Plenary Speaker
in
Workshop: Optimization for ML Workshop
Online Learning Guided Quasi-Newton Methods: Improved Global Non-asymptotic Guarantees, Aryan Mokhtari
Aryan Mokhtari
Title: Online Learning Guided Quasi-Newton Methods: Improved Global Non-asymptotic Guarantees
Abstract: Quasi-Newton (QN) methods are popular iterative algorithms known for their superior practical performance compared to Gradient Descent (GD)-type methods.

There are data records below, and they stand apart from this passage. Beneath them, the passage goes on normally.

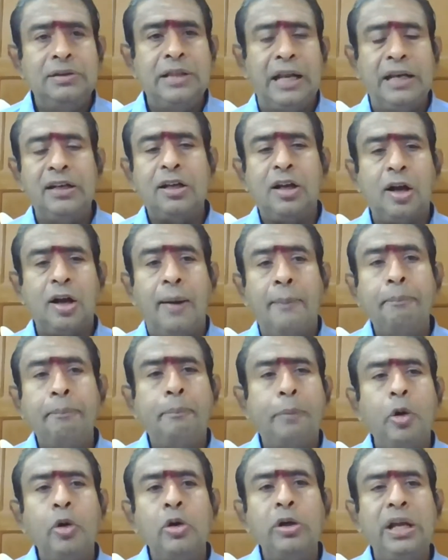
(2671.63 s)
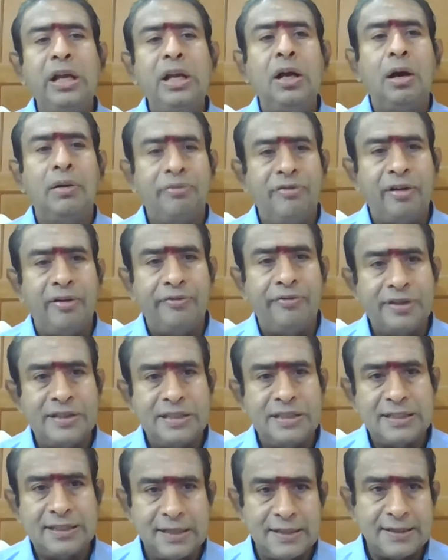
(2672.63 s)
Then compounding of
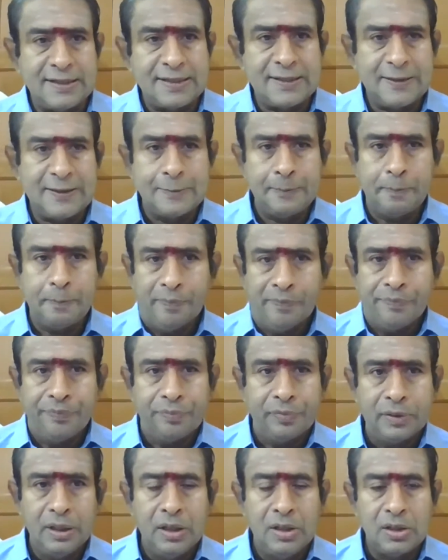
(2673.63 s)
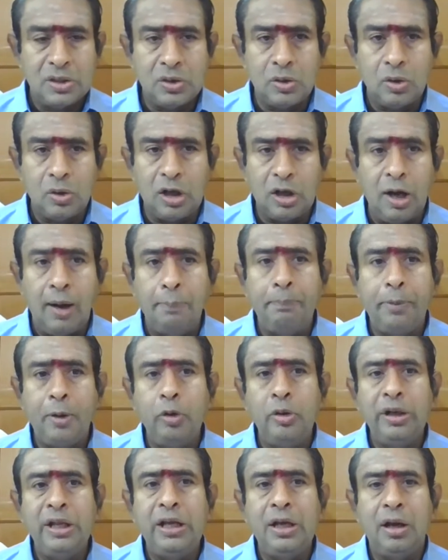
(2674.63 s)
offenses. So
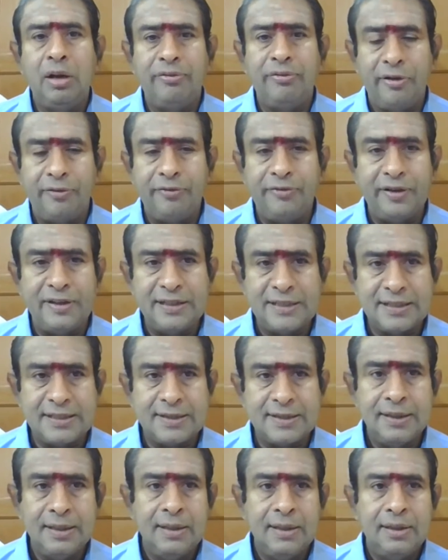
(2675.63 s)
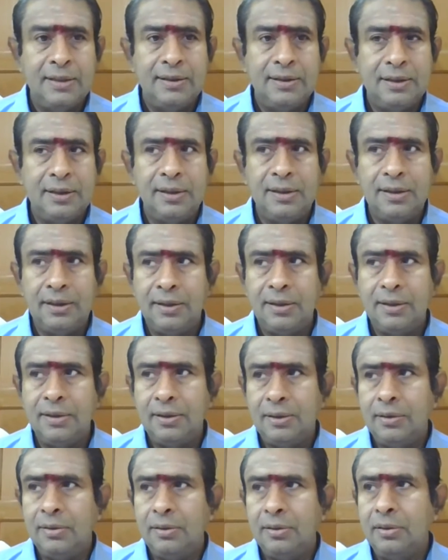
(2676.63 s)
compounding of offense,
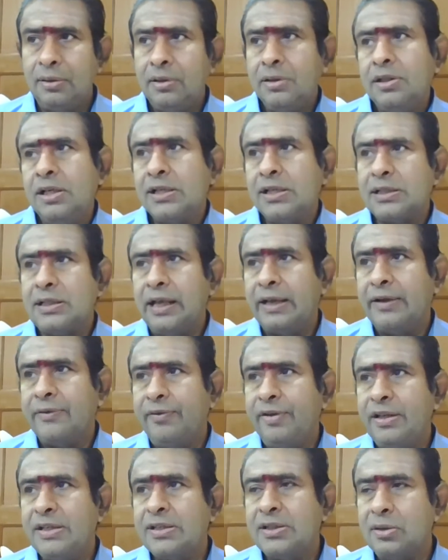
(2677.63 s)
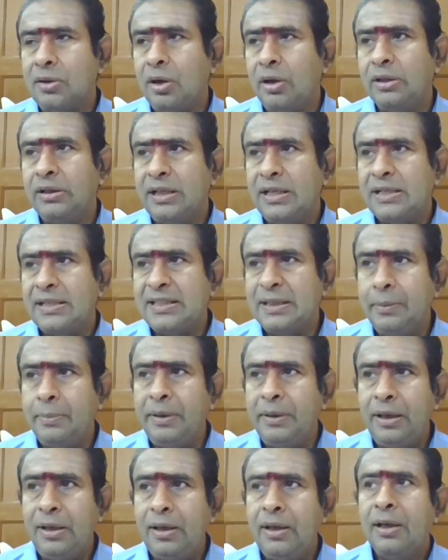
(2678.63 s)
just like we saw in the
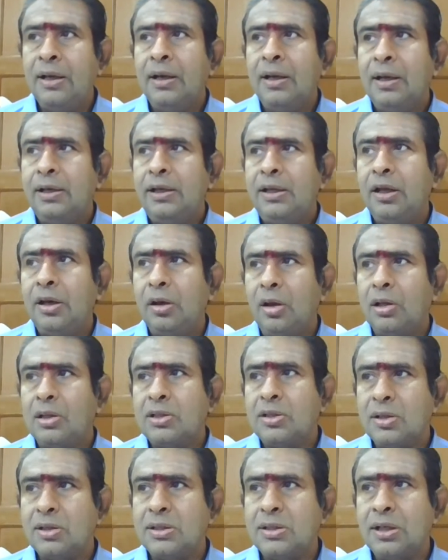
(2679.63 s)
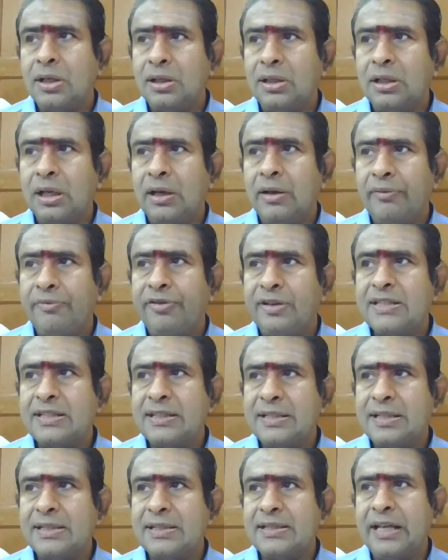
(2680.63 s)
SEBI, here also certain
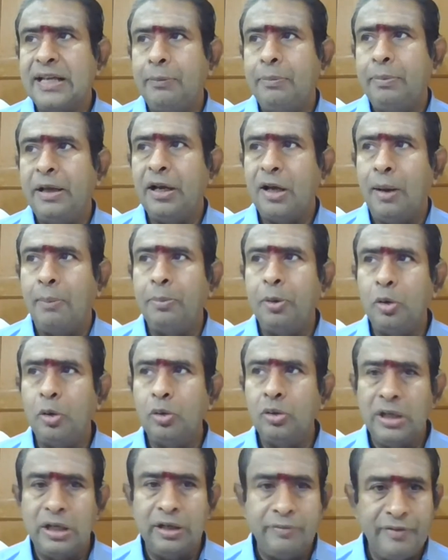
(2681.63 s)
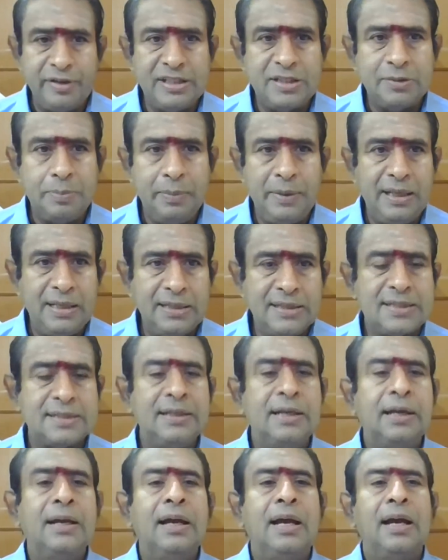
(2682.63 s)
offenses can be compounded, which
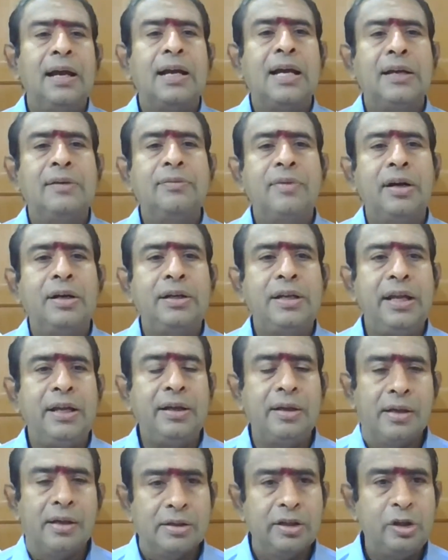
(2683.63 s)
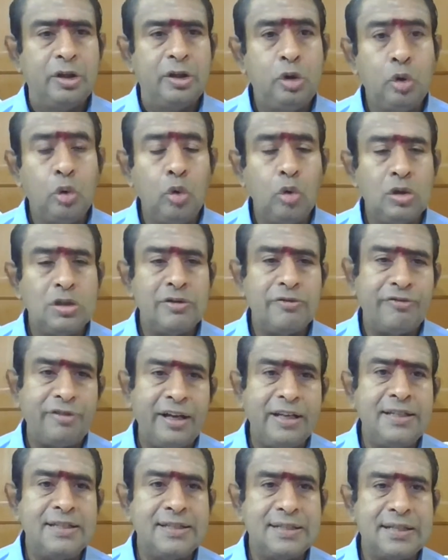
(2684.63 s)
means converting huge
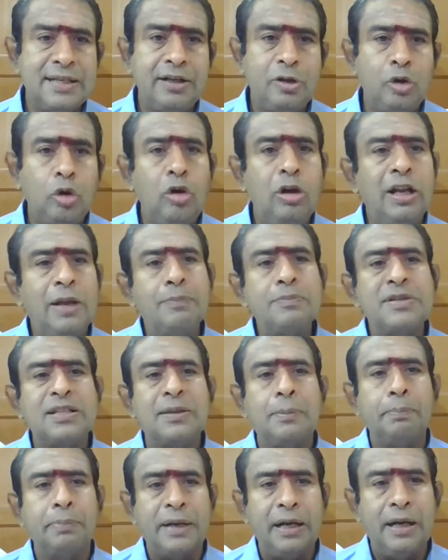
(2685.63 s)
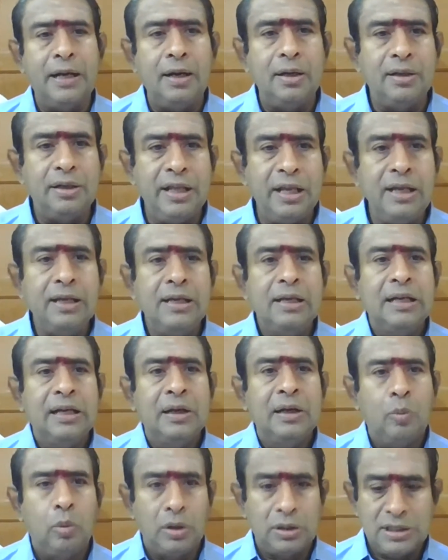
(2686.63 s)
fines into lump sum penalty.
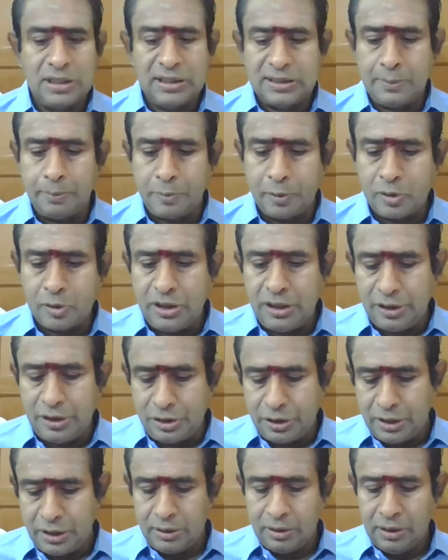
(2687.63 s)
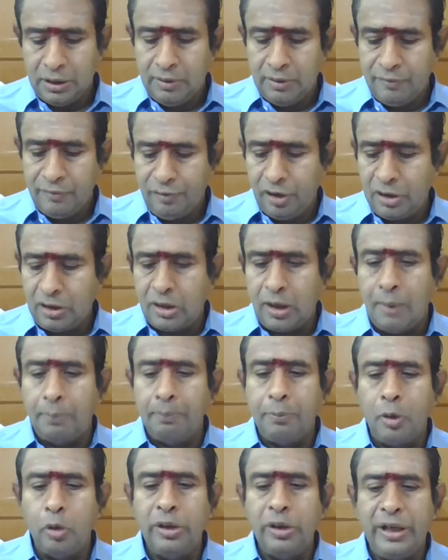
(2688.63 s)
What is the procedure for
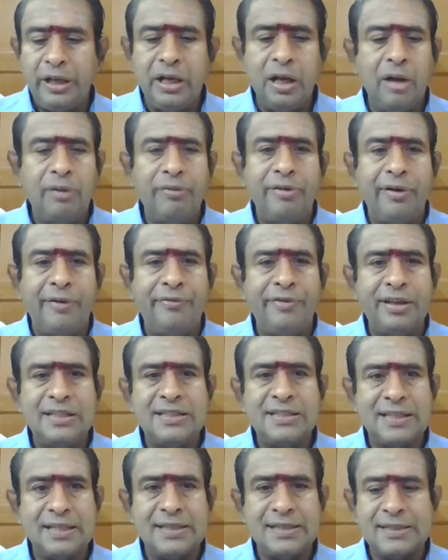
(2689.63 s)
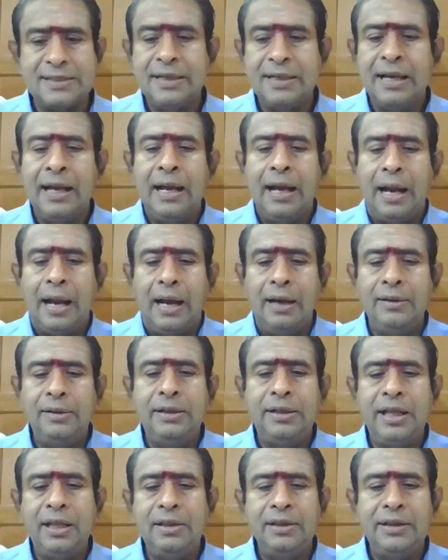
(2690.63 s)
compounding of offenses?
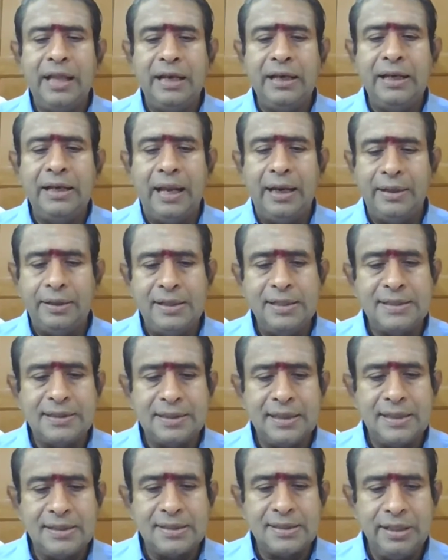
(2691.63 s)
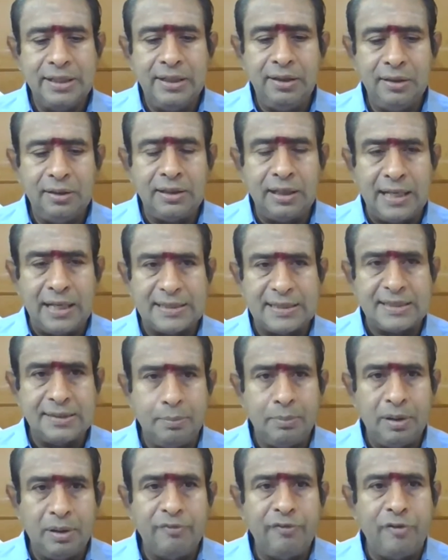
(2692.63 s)
Until then, I discussed in class
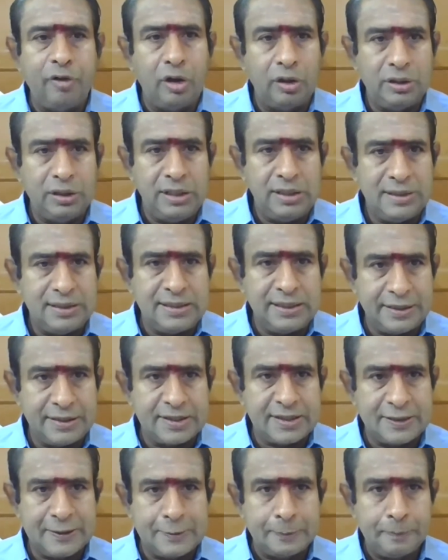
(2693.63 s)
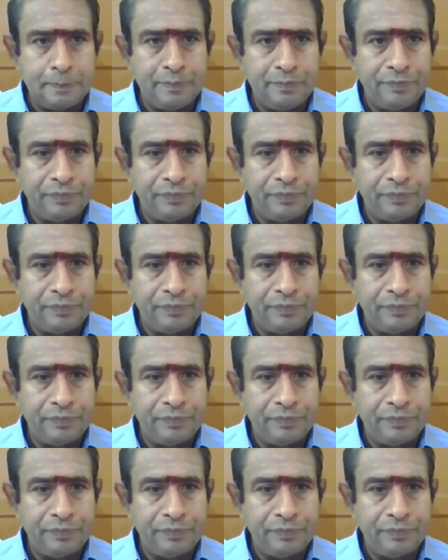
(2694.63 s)
number 46.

However, the existing theoretical results for this class of algorithms do not sufficiently justify their advantage over GD-type methods. In this talk, we discuss our recent efforts to address this issue. Specifically, in the strongly convex setting, we propose the first “globally” convergent QN method that achieves an explicit “non-asymptotic superlinear” rate. We show that the rate presented for our method is provably faster than GD after at most O(d) iteration, where d is the problem dimension. Additionally, in the convex setting, we present an accelerated variant of our proposed method that provably outperforms the accelerated gradient method and converges at a rate of O(\min{1/k^2, \sqrt{d \log k }/ k^{2.5}}), where k is the number of iterations. To attain these results, we diverge from conventional approaches and construct our QN methods based on the Hybrid Proximal Extragradient (HPE) framework and its accelerated variants. Furthermore, a pivotal algorithmic concept underpinning our methodologies is an online learning framework for updating the Hessian approximation matrices. Specifically, we relate our method's convergence rate to the regret of a specific online convex optimization problem in the matrix space and choose the sequence of Hessian approximation matrices to minimize its overall regret.